Lori Starr, Executive Director
Jewish Folktales Retold: Artist as Maggid deftly knits together the wonderful cultural heritage of traditional Jewish folktales from throughout North Africa, Europe, and the Middle East and contemporary art practice, by commissioning a range of American artists to make new works of art in reaction to one of the one hundred tales compiled in Howard Schwartz’s indispensable book, Leaves from the Garden of Eden. Schwartz elucidates four varieties of these tales: fairy tales, folktales, supernatural tales, and mystic tales. Fairy tales, he writes, are “fantasies of enchantment.”  Folktales “portray the lives of the folk as they imagined them, with…magical and divine intervention.”  Supernatural tales portray fears about the powers of evil entities, and finally, mystical tales are teaching stories of the great rabbis.
I want to acknowledge Pierre-François Galpin, who initiated this exhibition with the support of Chief Curator Renny Pritikin. Their efforts to take The Contemporary Jewish Museum’s mission—to make the diversity of Jewish life relevant to a twenty-first century audience through exhibitions and programs that educate and inspire—and actualize it through original curatorial and scholarly engagement, are an inspiration. From their work will come new interpretations of age-old Jewish concepts that energize contemporary life and further activate an inclusive and vibrant Jewish future.
We at The CJM are proud to publish the four essays of such a diverse group of scholars as the aforementioned Howard Schwartz himself, and the brilliant Stanford Professor Gabriella Safran, in addition to the co-curators, Pritikin and Galpin.
Jewish Folktales Retold: Artist as Maggid is organized by The Contemporary Jewish Museum, San Francisco. Lead sponsorship is provided by the Koret Foundation. Major support is provided by Gaia Fund, Wendy Kesser and Dorothy R. Saxe. Sponsorship is provided in part by an award from the National Endowment for the Arts.

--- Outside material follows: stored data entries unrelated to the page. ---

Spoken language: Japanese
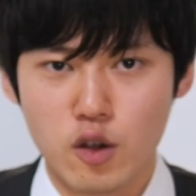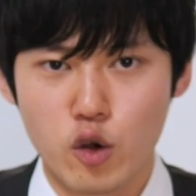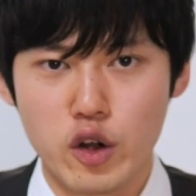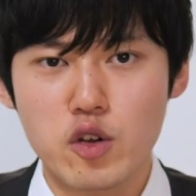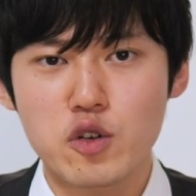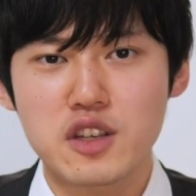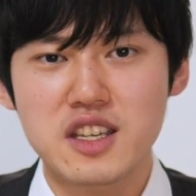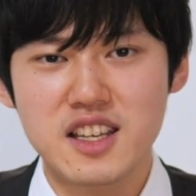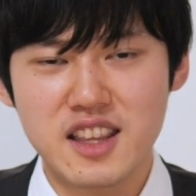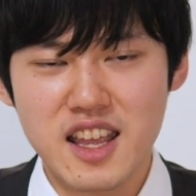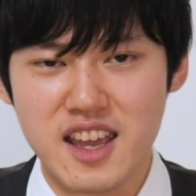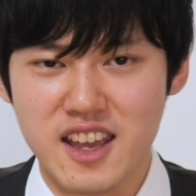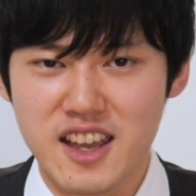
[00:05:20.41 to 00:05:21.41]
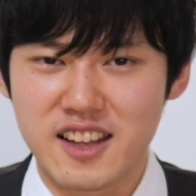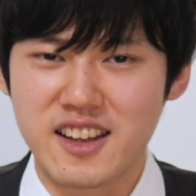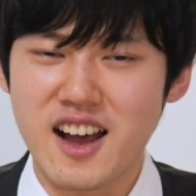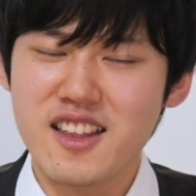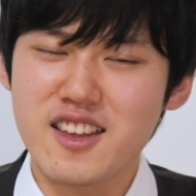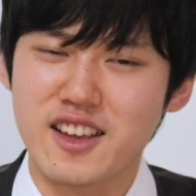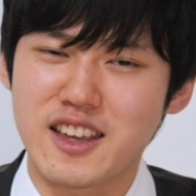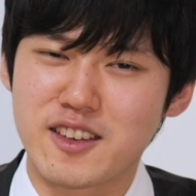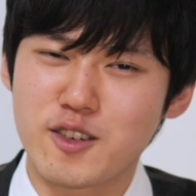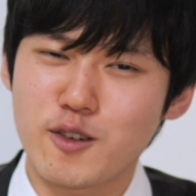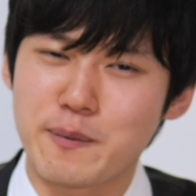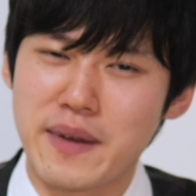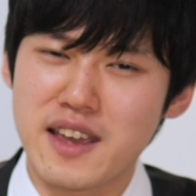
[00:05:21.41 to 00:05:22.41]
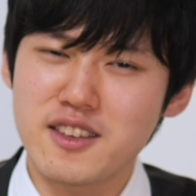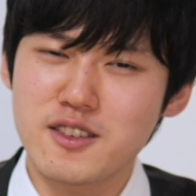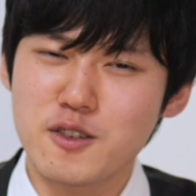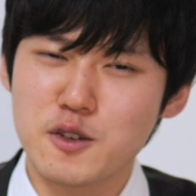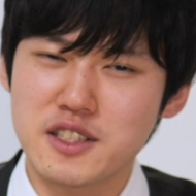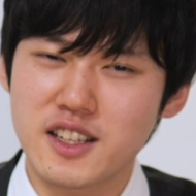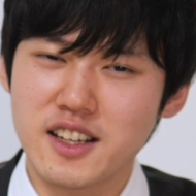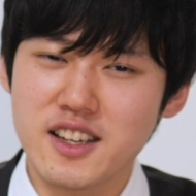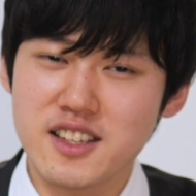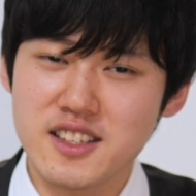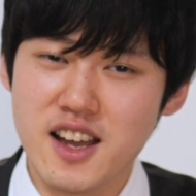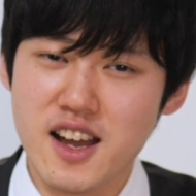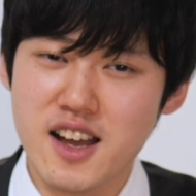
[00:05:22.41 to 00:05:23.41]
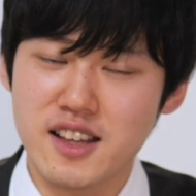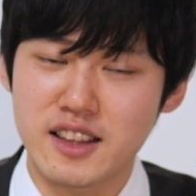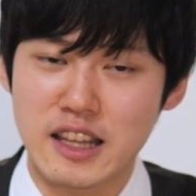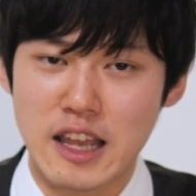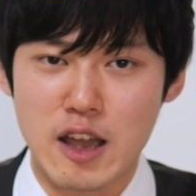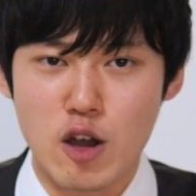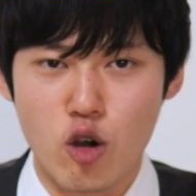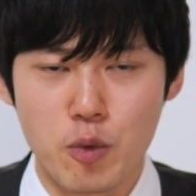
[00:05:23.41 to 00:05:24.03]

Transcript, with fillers: これを聞いてなんだ結局勉強しなきゃじゃんって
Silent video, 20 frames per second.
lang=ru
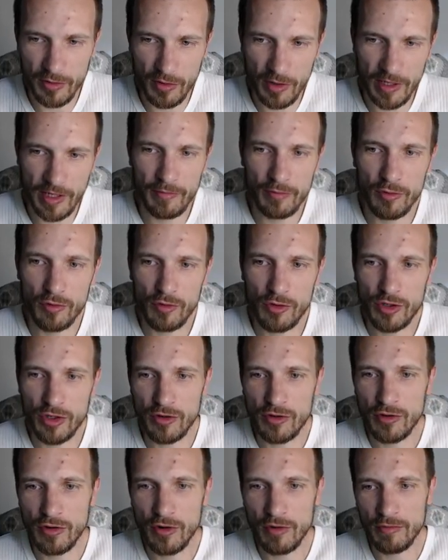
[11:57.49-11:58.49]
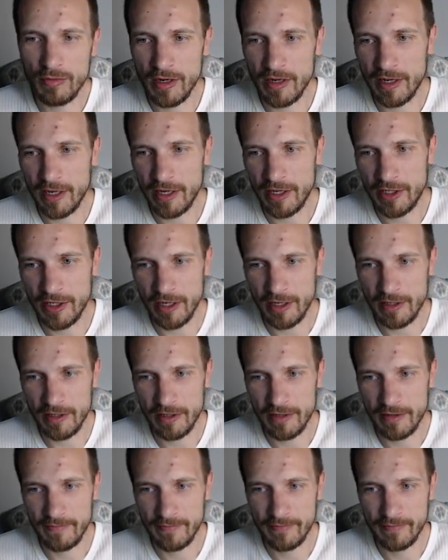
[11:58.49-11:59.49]
когда я буду очень громко кричать.
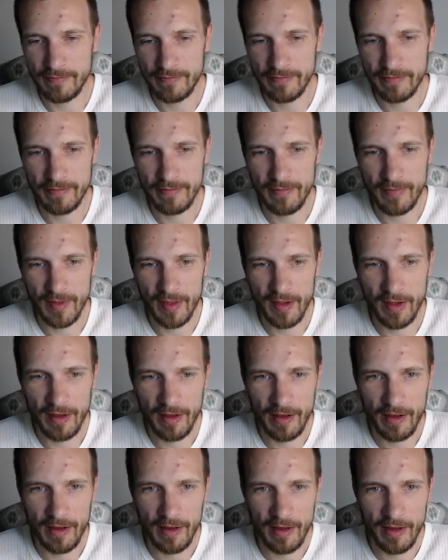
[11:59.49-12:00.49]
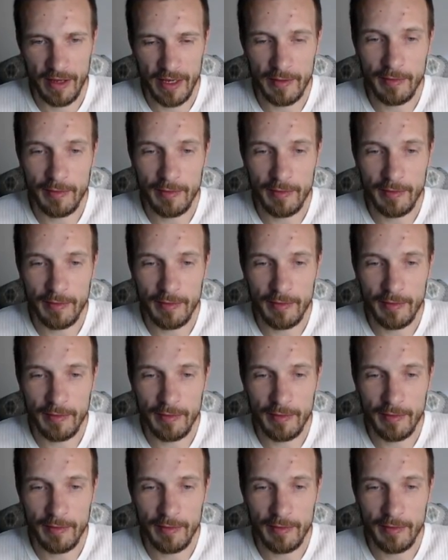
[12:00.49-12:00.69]
И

The Contemporary Jewish Museum thanks The Andy Warhol Foundation for the Visual Arts for its major support of The Museum’s exhibition program.
Finally, we would not have an exhibition worth presenting without the artists who acted as modern maggids—storytellers, transmitters of knowledge, secret revealers—who created new works of art exploring the many facets of these stories’ characters, themes, and metaphors. To them we owe a tremendous debt of gratitude and admiration.
1. Howard Schwartz, Leaves from the Garden of Eden: One Hundred Classic Jewish Tales. Oxford University Press. 2009. Pg. 5.
2. Howard Schwartz, Leaves from the Garden of Eden: One Hundred Classic Jewish Tales. Oxford University Press. 2009. Pg. 5.